▶ Task item: Images embedded in the records are excluded; print everything else exactly as given.

▶ Supplied records:
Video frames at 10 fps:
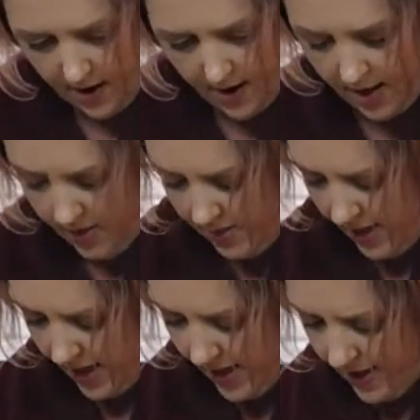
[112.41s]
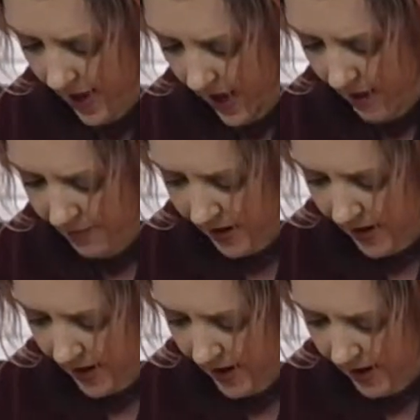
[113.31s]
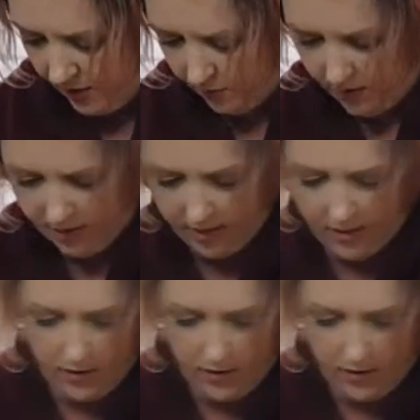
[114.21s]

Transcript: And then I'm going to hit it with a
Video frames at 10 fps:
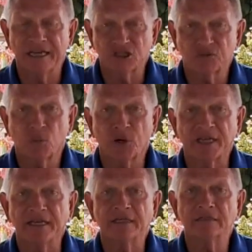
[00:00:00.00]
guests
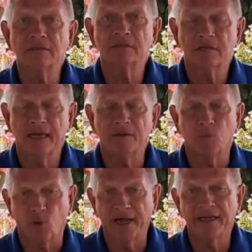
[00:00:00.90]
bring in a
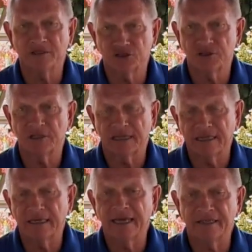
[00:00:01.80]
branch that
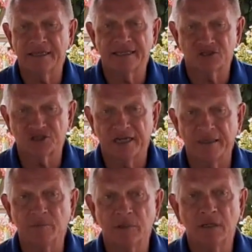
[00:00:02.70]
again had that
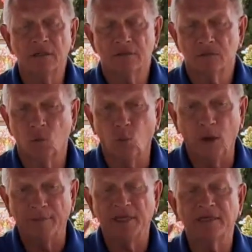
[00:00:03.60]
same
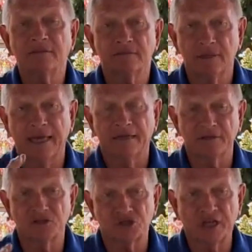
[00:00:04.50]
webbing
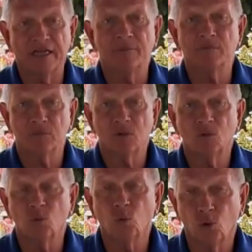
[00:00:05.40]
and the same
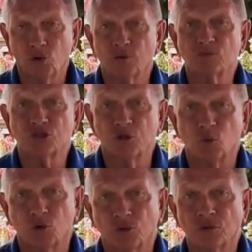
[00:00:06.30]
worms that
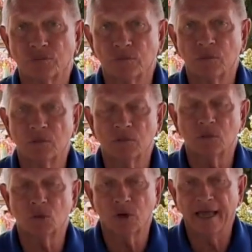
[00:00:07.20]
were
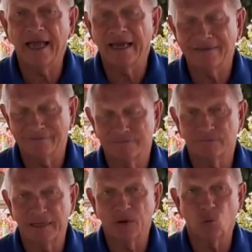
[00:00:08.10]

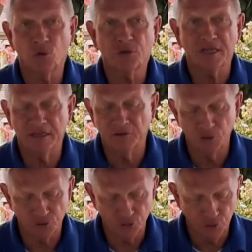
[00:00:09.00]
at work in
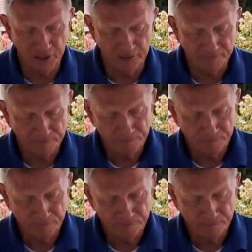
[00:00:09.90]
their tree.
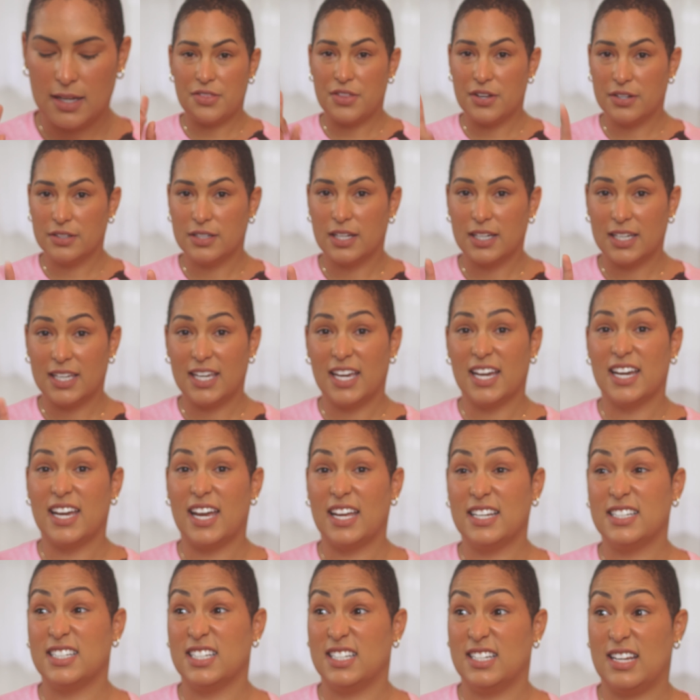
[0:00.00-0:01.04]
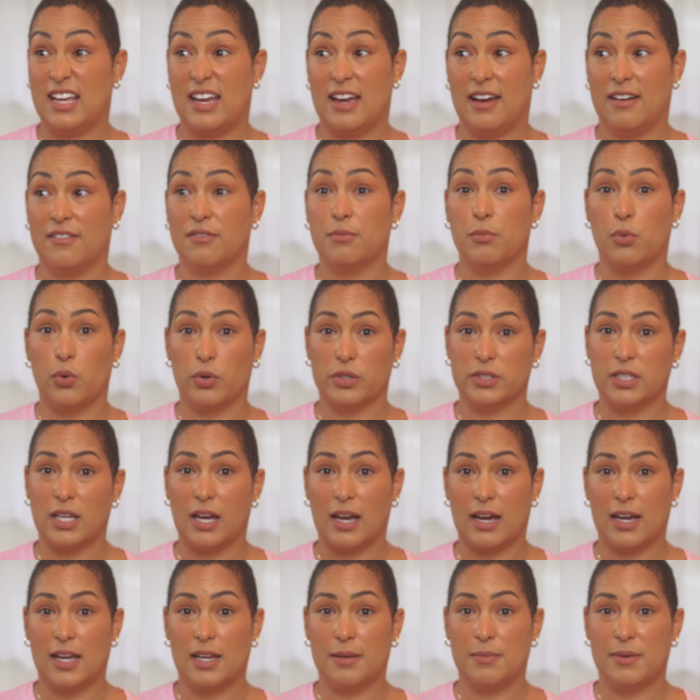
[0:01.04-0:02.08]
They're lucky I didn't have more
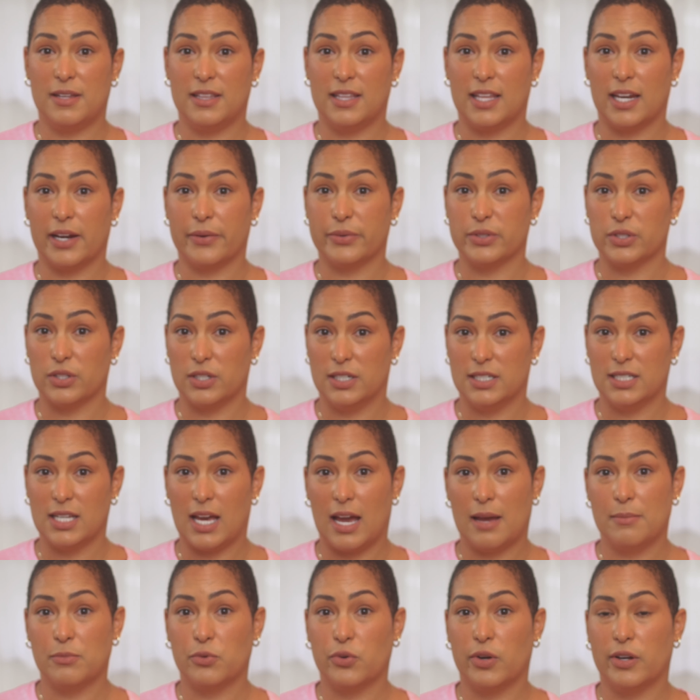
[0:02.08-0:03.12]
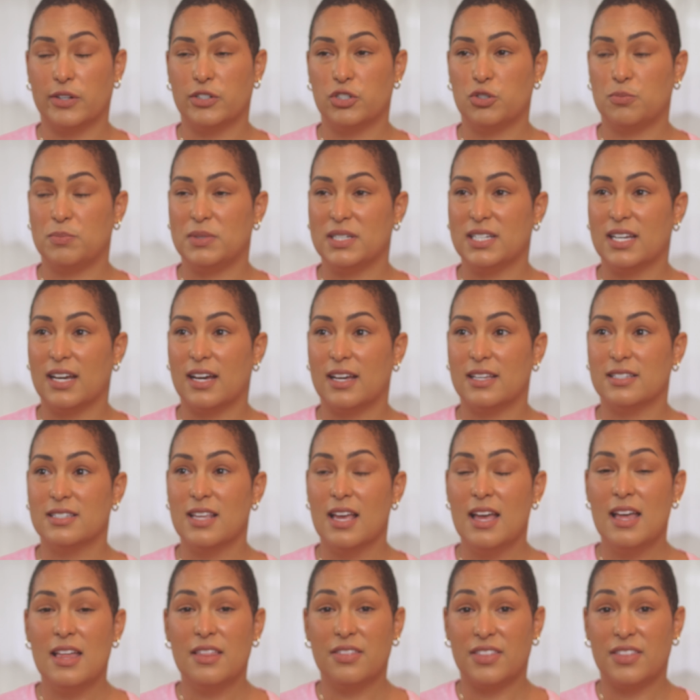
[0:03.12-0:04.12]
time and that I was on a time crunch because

▶ Answer for this exercise:
Video frames at 10 fps:
[112.41s]
[113.31s]
[114.21s]

Transcript: And then I'm going to hit it with a
Video frames at 10 fps:
[00:00:00.00]
guests
[00:00:00.90]
bring in a
[00:00:01.80]
branch that
[00:00:02.70]
again had that
[00:00:03.60]
same
[00:00:04.50]
webbing
[00:00:05.40]
and the same
[00:00:06.30]
worms that
[00:00:07.20]
were
[00:00:08.10]

[00:00:09.00]
at work in
[00:00:09.90]
their tree.
[0:00.00-0:01.04]
[0:01.04-0:02.08]
They're lucky I didn't have more
[0:02.08-0:03.12]
[0:03.12-0:04.12]
time and that I was on a time crunch because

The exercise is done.